ViperBots sends seven teams to next competitions
February 13, 2019
ViperBots Robotics competed at their League Championship competition Feb. 2 and left with a total of 12 awards to add to their collection. There are four teams advancing to the Alamo Regional competition in early March and two teams that are Wildcard Qualifiers. The advancing teams are 6299 QuadX, 7161 Hydra, 4545 Ouroboros, 4546 Snakebyte, 12596 Copperhead, 7161 Hydra, and 6209 Venom.
“There are different advancement slots for robot performance,” sophomore Sophie Polidoro said. “The top ten robots advance to Alamo. There’s also award-based, so first second and third place in different awards based on community outreach, engineering, evolution, design and motivation can all advance to different competitions as well.”
Polidoro is a Project Manager for her team, 12596 Copperhead. Being a PM means that she oversees the team as a whole. Every team has their own project manager, including QuadX’s PM, junior Rebecca Bates.
“I organize our two weekly meetings and throughout the week I make sure that people know what they’re supposed to be doing and if they finish that I give them new tasks,” Bates said. “I keep track of the whole idea of what we’re trying to reach in the end so we can get there in a timely manner.”

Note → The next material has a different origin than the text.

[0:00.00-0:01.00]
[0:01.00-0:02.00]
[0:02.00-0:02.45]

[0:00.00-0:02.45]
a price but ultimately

All teams are preparing diligently for their next competition, coming into school at 7:30 a.m. and staying as late as 7 p.m..

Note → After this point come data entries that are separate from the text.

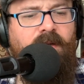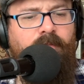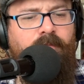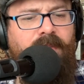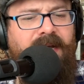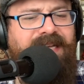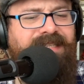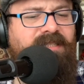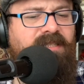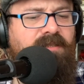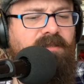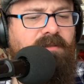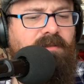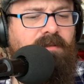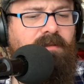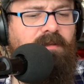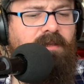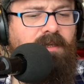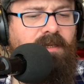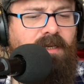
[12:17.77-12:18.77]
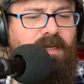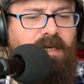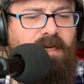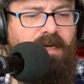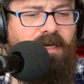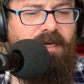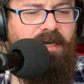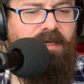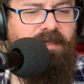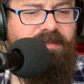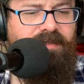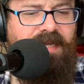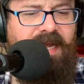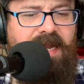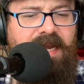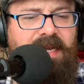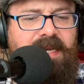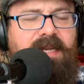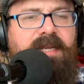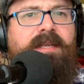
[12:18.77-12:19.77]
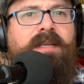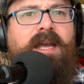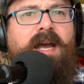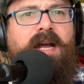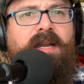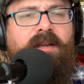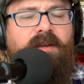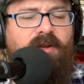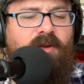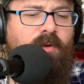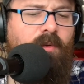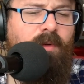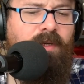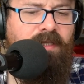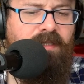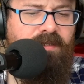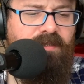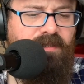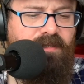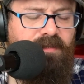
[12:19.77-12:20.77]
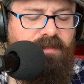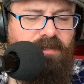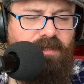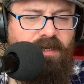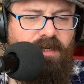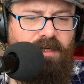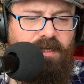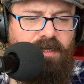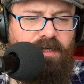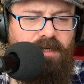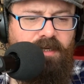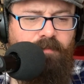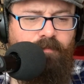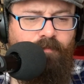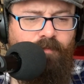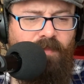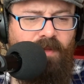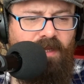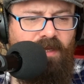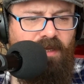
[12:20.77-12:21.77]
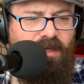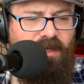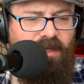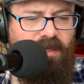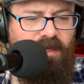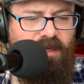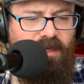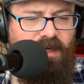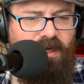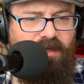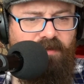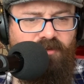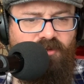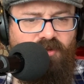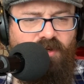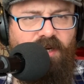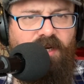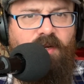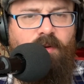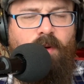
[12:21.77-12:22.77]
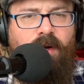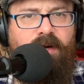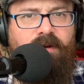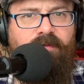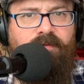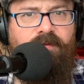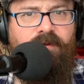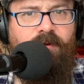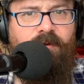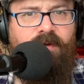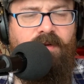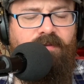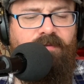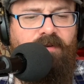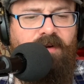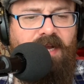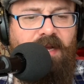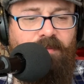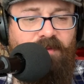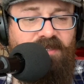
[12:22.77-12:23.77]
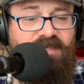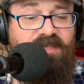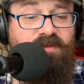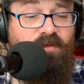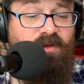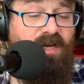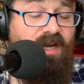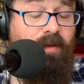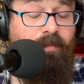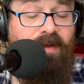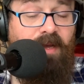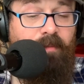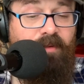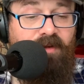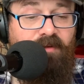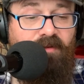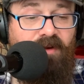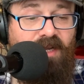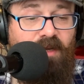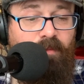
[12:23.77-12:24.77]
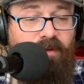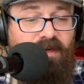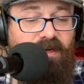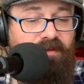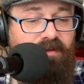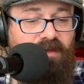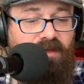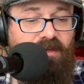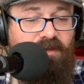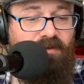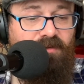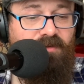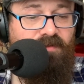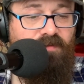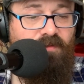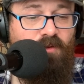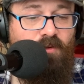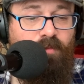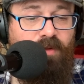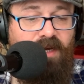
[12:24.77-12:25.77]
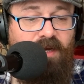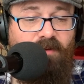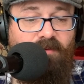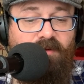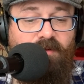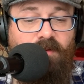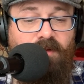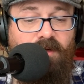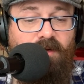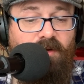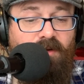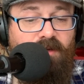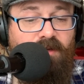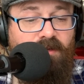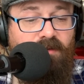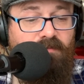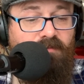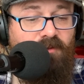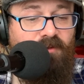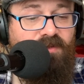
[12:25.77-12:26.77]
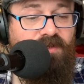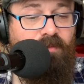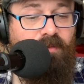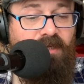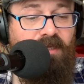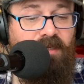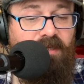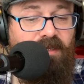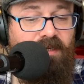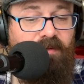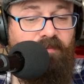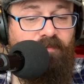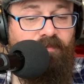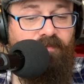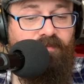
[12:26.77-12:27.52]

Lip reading: Pastel Daily Kana Quiz. I try quite a few different apps. This is one I'm happy to recommend. I think it costs £4 to unlock it or something like that.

“We really worked hard on the robot, but we focused the most on judging because we knew that was the safer play for advancing to regionals,” Hydra PM and senior Will Gunawan said. “We practiced our speeches and all that stuff a lot. The reason why we lost [the robot portion] was because we were a bit slow with putting minerals into the lander, so were trying to make that process faster.”

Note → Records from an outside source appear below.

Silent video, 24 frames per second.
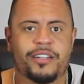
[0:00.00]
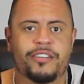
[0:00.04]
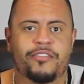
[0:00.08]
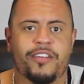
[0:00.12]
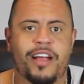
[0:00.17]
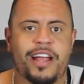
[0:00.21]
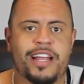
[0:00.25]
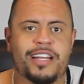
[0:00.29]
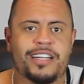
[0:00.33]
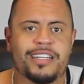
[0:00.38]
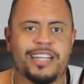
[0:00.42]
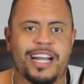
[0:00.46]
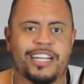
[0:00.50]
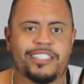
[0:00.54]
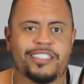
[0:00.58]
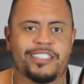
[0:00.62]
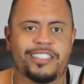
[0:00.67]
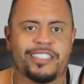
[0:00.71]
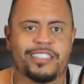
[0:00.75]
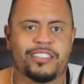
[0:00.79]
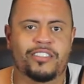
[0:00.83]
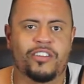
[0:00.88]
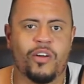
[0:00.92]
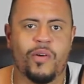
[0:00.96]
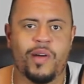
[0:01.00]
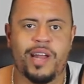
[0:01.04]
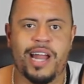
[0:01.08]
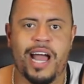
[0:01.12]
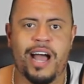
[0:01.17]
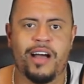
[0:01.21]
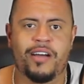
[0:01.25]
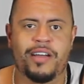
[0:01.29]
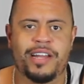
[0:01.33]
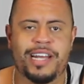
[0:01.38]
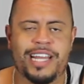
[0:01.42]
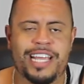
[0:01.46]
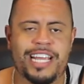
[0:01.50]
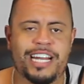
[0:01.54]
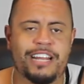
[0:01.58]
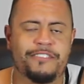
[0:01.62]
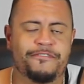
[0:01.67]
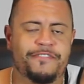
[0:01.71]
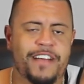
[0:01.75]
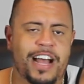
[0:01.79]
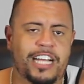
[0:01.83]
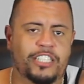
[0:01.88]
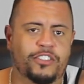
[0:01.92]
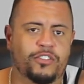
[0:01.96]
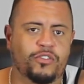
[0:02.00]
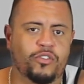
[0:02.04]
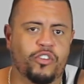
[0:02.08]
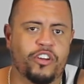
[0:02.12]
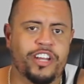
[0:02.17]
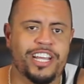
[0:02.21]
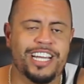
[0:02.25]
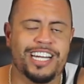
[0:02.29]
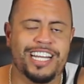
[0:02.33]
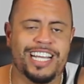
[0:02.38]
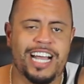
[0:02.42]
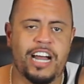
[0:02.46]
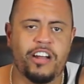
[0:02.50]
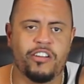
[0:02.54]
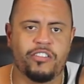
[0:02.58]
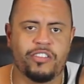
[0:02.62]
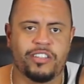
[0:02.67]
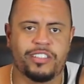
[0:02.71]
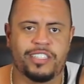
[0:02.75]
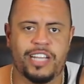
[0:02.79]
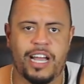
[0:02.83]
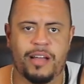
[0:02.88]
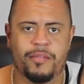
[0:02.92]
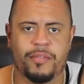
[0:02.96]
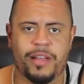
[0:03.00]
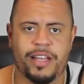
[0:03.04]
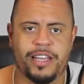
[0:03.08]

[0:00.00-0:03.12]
Not just going out and eating fast food or eating out all the time,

Many teams face problems with speed as well as the robot breaking down. In competition, the robots smash into each other, so they usually suffer some damage. ViperBots sponsor Irad Allen said that many of the students are primarily striving to make their robots faster, stronger and overall better than they were before.
“[The teams are] frantically trying to prepare,” Allen said. “They’re all spending a lot of time in judging practice, but some teams are making changes to their robots making them faster, more efficient, more reliable.”
Each team is different. Represented by their own ID number, name, color, symbols, and team dynamics. Allen said that the robot room brings them all together in a family, but in competition, they are all competing against each other.
“[The teams] each have their own identity,” Allen said. “They each build their own robots independently of everyone else. They each do their own outreach, they do everything, the designs, the building. It’s eight completely separate autonomous teams, but we all come together in the robot room to support each other.”